The timing diagram for an 8-bit W being multiplied by a 2-bit X is shown in FIG. 4. The sequence starts by loading in bit 0 of the X input, and resetting all of the capacitors in the array through signal mac_clear. The SW0-8 are then successively closed and opened across the array to accumulate and scale the multiplication results. Once the bit 0 of the X input has been multiplied and accumulated across W, capacitors in columns 350₀-350₉ are reset using signal accum_clear. The most significant bit (MSB) of column 350₉ is not reset as it is storing the result of X0 multiplied by W0-7. The sequence of successively closing and opening SW0-8 begins again.

When SW8 is closed the second time, the charge stored on the MSB from the X0 multiplication with W0-7 is halved to scale it appropriately, while being added to the result of X1 multiplied with W0-7. This final result is stored on the MSB of column 350₉ and then delivered to the SAR ADC for conversion to the digital domain.
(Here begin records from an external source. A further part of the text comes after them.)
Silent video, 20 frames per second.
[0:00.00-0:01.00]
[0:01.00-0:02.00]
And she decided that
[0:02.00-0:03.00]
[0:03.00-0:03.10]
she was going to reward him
With the conversion complete, the entire MAC array is reset through mac_clear while the next N inputs of X value is shifted in to begin its MAC function, starting with bit 0. There is no constraint on the number of bits shifted in for each X input. Shown in FIG. 4 are 2 bits, but it can extend to any bit-depth needed, as the result is accumulated on C0,MSB until the entire mac is cleared.

The timing network is flexible as shown in FIG. 5. For example, to multiply just 4b W input with a 2b X input, the timing pattern would be configured as shown in FIG. 5. The same array as shown in FIG. 3 would be used, but the capacitor arrays C4-C7 would be ignored. This allows for variable bit depth resolution with the W input. The accum_clear signal, in FIG. 5, can be realized as a bus, going to each SW0-8, and being able to reset each capacitor column independent of the others. In FIG. 5, capacitor arrays C4-C7 can then be held in reset continuously, or simply ignored, while the MAC operation is performed on C0-C3.
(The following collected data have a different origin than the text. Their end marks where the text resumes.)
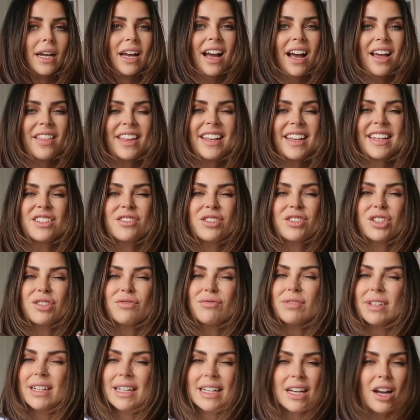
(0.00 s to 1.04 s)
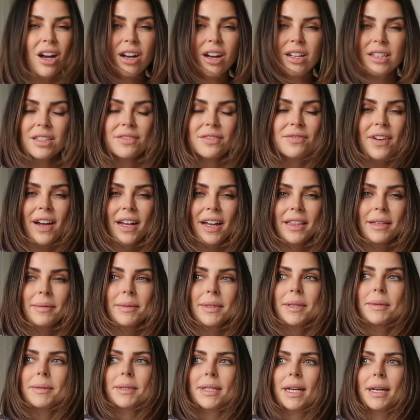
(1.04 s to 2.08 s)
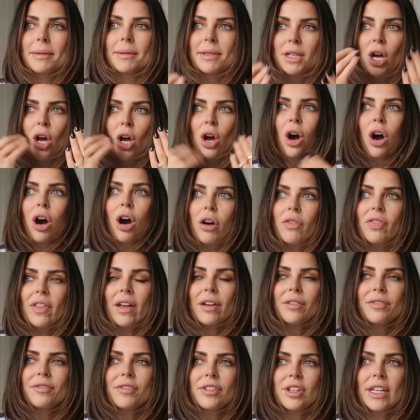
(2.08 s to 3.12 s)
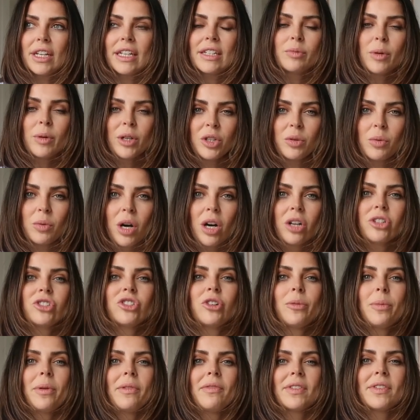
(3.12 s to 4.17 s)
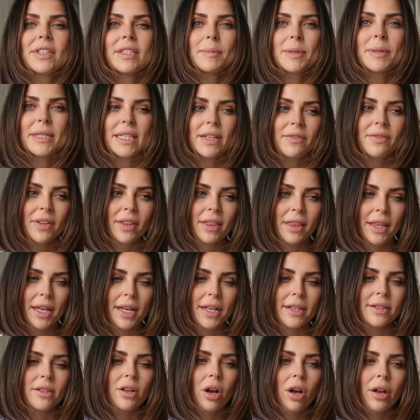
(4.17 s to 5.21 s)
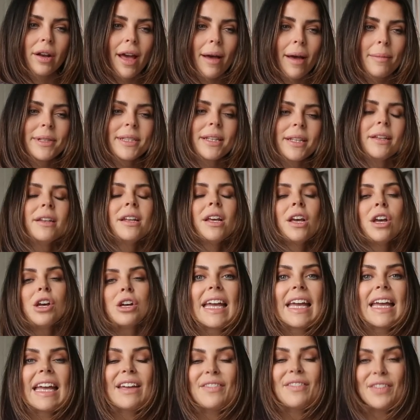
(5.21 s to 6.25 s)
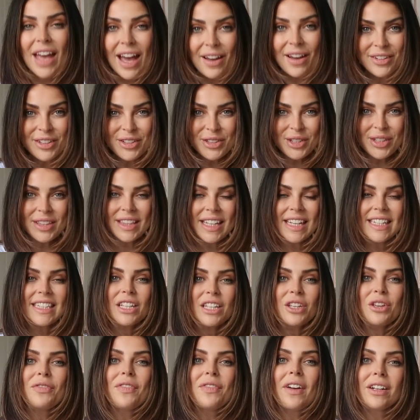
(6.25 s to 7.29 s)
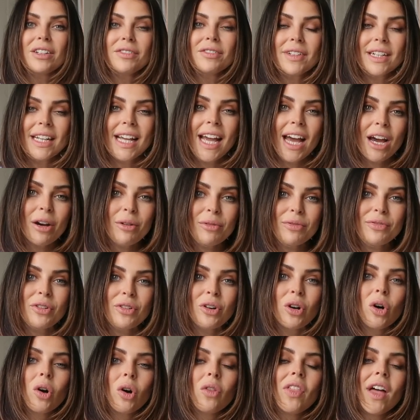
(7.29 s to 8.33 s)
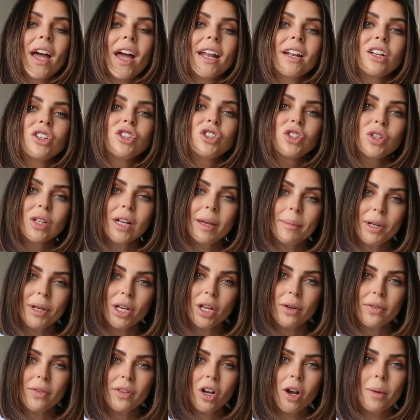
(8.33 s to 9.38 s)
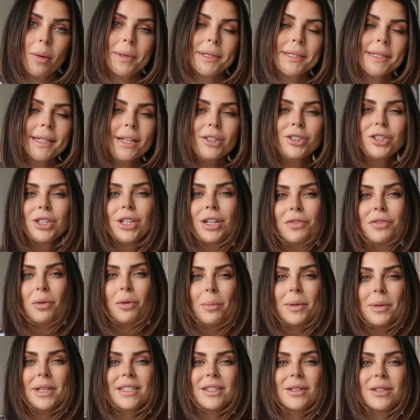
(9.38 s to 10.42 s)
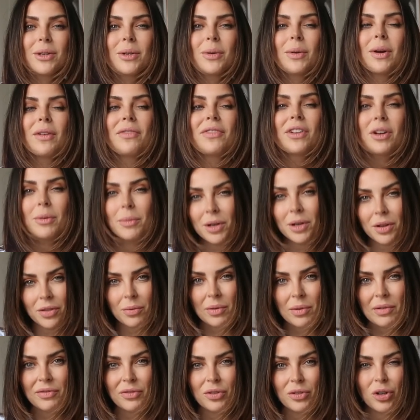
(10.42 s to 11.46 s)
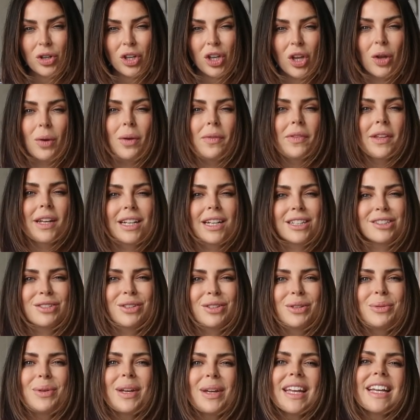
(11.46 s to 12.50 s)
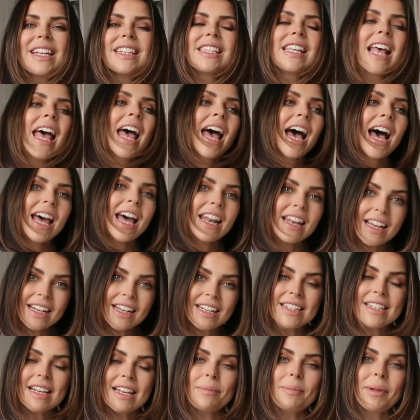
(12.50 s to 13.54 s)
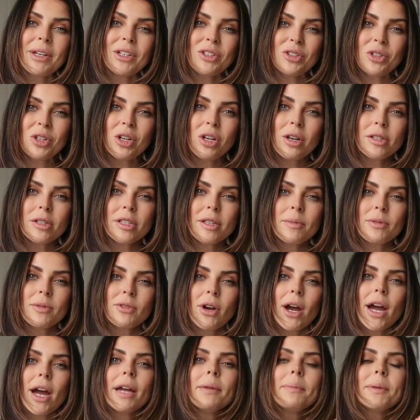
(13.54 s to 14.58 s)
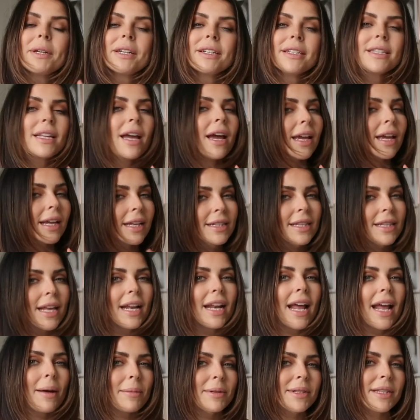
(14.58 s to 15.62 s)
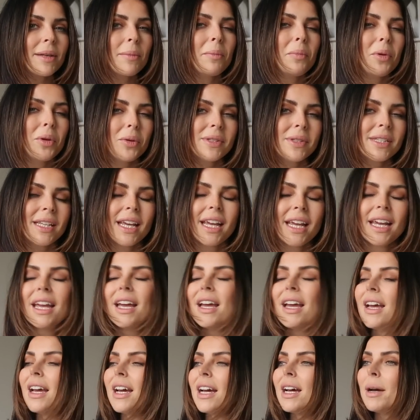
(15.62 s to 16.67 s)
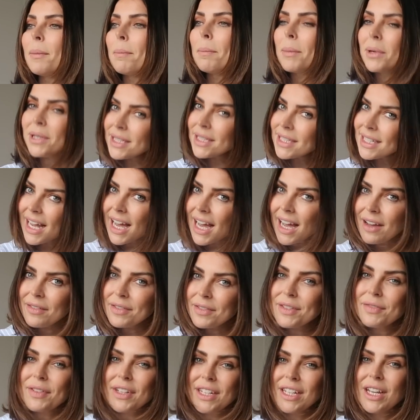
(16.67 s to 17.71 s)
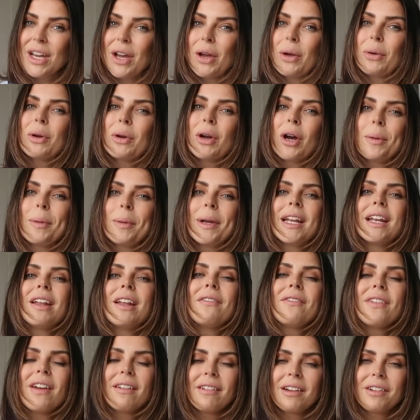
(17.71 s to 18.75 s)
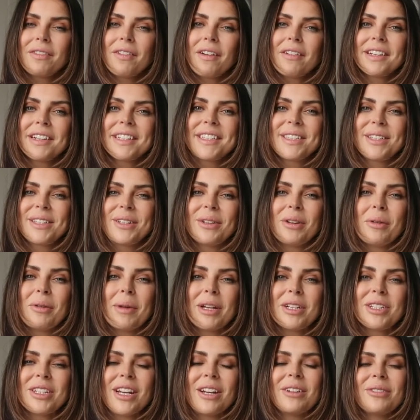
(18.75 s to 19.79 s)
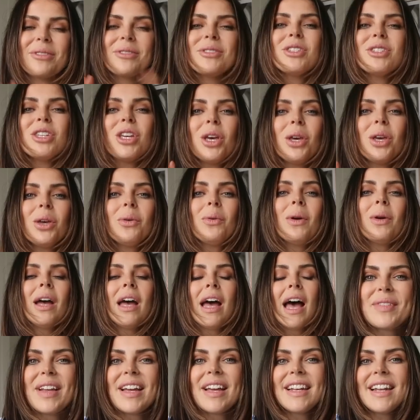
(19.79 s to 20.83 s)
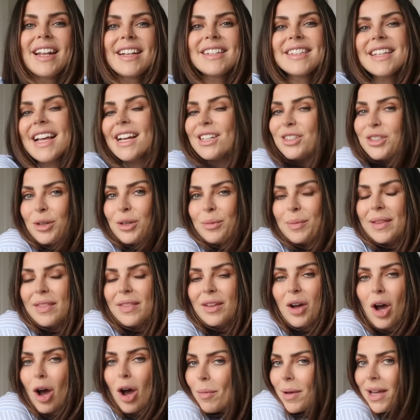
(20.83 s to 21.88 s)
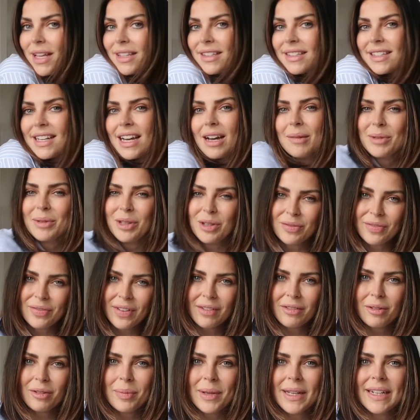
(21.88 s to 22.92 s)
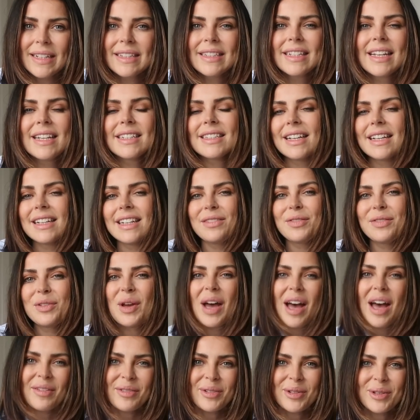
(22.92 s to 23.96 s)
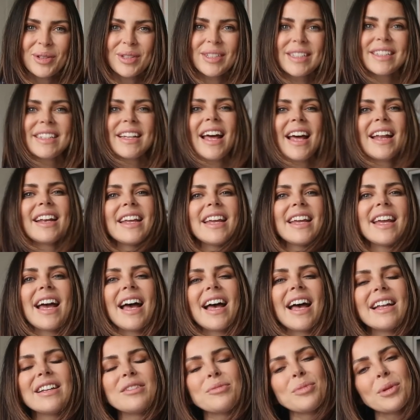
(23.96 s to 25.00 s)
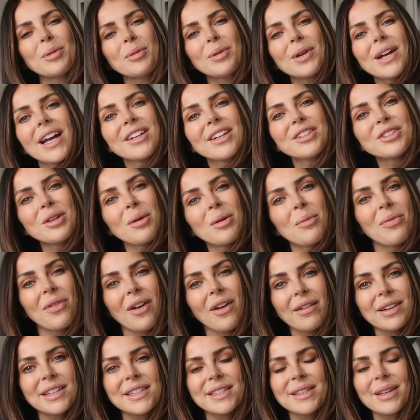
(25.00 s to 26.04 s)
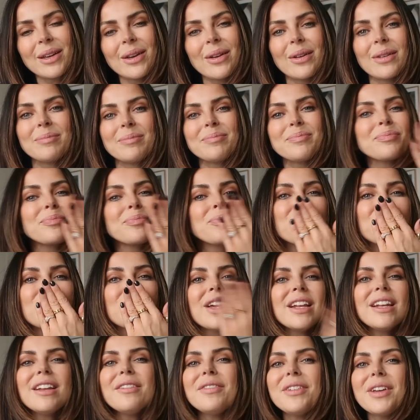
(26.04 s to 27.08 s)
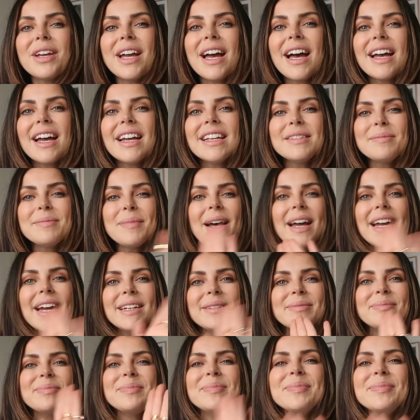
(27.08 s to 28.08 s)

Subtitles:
I think it's just really hard to find them sometimes on that feed when you are shopping for specific things on Amazon. If you have enjoyed this and you found it really helpful, then do let me know in the comments section want me to film another one for you in the next few weeks. And like I said, make sure you are subscribed, because there is an Amazon beauty must-haves video coming very, very soon on my channel too. Let's catch up in the comments. Tell me your favorite pieces and if you have ordered any, and we will catch up very soon. Love you guys. Bye.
As described above, C4-C7 could be ignored, but they can store another W input that is 4b deep. The input X could be cycled through again, or another input X entirely could be shifted in, going through the same operation shown in FIG. 5, but this time C0-C3 are ignored and C4-C7 are utilized, but the consequence is that 2 MAC operations can happen serially by loading two weight values together, and configuring through the timing network, accum_clear, and mac_clear signals, which capacitor columns are accumulated onto the charge from all the capacitor columns are accumulated on column 390₉.

The flexibility in how the array can be configured and operated advantageously provides enhanced efficiency in performing MAC operations. The sequence, size, and order of the MAC operations may be arbitrarily configured by the timing logic shown in FIG. 3.

Claims

1. A capacitive multiplier comprising: a plurality of capacitors disposed along S rows and T columns, wherein capacitors disposed in ith column are coupled to one another and are configured to be coupled to or uncoupled from capacitors disposed in the column T via an ith switch; wherein i ranges from 1 to (T-1);a timing controller configured to generate (T-1) control signals each associated with a different one of (T-1) switches, wherein the timing controller generates the (T-1) control signals in sequence such that the ith switch is closed before (i+1)th switch, and the ith switch is opened before closing the (i+1)th switch, wherein in response to closing of the ith switch capacitors in the ith column are coupled to capacitors in column T to share and distribute their charges, wherein S and T are integer numbers.